How to calculate calorie intake
Calculating the daily calorie intake begins with identifying the characteristics of metabolism. You need to understand how many kcal the body needs to maintain vitality, in other words, to maintain “resting energy.” This indicator reflects the number of calories burned daily, while the energy released ensures metabolism, proper brain function, maintaining normal body temperature, etc.
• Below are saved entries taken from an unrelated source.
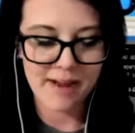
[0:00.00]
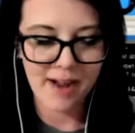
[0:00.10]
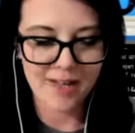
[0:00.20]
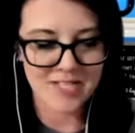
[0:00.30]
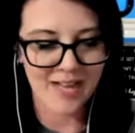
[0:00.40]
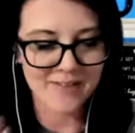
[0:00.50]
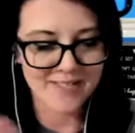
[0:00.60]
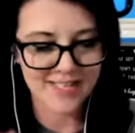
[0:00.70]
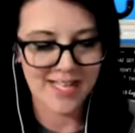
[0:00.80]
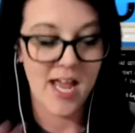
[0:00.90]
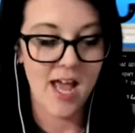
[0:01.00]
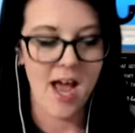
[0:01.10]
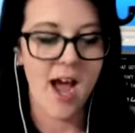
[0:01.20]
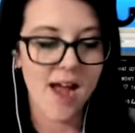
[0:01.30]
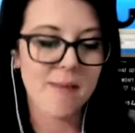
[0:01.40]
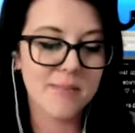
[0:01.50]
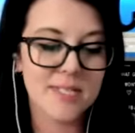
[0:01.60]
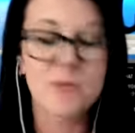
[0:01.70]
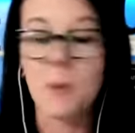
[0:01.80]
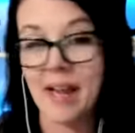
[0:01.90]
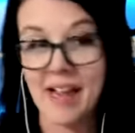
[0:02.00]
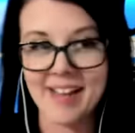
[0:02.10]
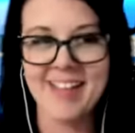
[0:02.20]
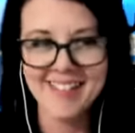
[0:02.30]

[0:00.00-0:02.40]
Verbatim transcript: gosh. That was, I'm sweating.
The kcal norm is determined individually for each person based on the characteristics of his body. This indicator is influenced by gender, age, work activity and lifestyle (active/passive). On average, the daily norm is:
- 1800-2200 kcal for women;
- 2400-2800 kcal for men.
How many calories do men need per day?
The metabolic process occurs much faster in men, so a man’s daily diet is significantly different from a woman’s. An adult man of average build needs about 2500 kcal. in a day. But, if we take into account the level of physical activity, the picture looks like this:
Men leading a sedentary lifestyle need:
- from 18 to 30 years - about 2400 kcal;
- from 31 to 50 years - 2200 kcal;
- after 50 years - 2200-2400 kcal.
Article on the topic
Male strength and health. What foods should be in the diet of the stronger sex? For men leading a moderately active lifestyle, the following indicators are the norm:
- from 18 to 30 years - 2600-2800 kcal;
- from 31 to 50 years - 2400-2600 kcal;
- after 50 years - 1800 kcal.
During high activity, men need to consume the following amount of calories:
- from 18 to 35 years old - about 3000 kcal;
- from 31 to 50 years - 2800-3000 kcal;
- after 50 years - 2400-2800 kcal.
You can calculate the calorie intake for men using the Harris-Benedict formula :
66.5 + 13.75 x weight (kg) + 5.003 x height (cm) - 6.775 x age (years)
Article on the topic
Diet for the stronger sex: what to feed a man to lose weight? We multiply the result obtained by the coefficient of physical activity:
- 1.2 - minimum or absence;
- 1.375 - 3 times a week;
- 1.4625 - 5 times a week;
- 1.550 – intensively 5 times a week;
- 1.6375 - every day;
- 1.725 - every day intensively or 2 times a day;
- 1.9 - daily + physical work.
According to the Mifflin-San Jeor formula, the calorie intake per day for men is calculated as follows:
10 x weight (kg) + 6.25 x height (cm) - 5 x age (years) + 5
Here the result is also multiplied by the activity coefficient.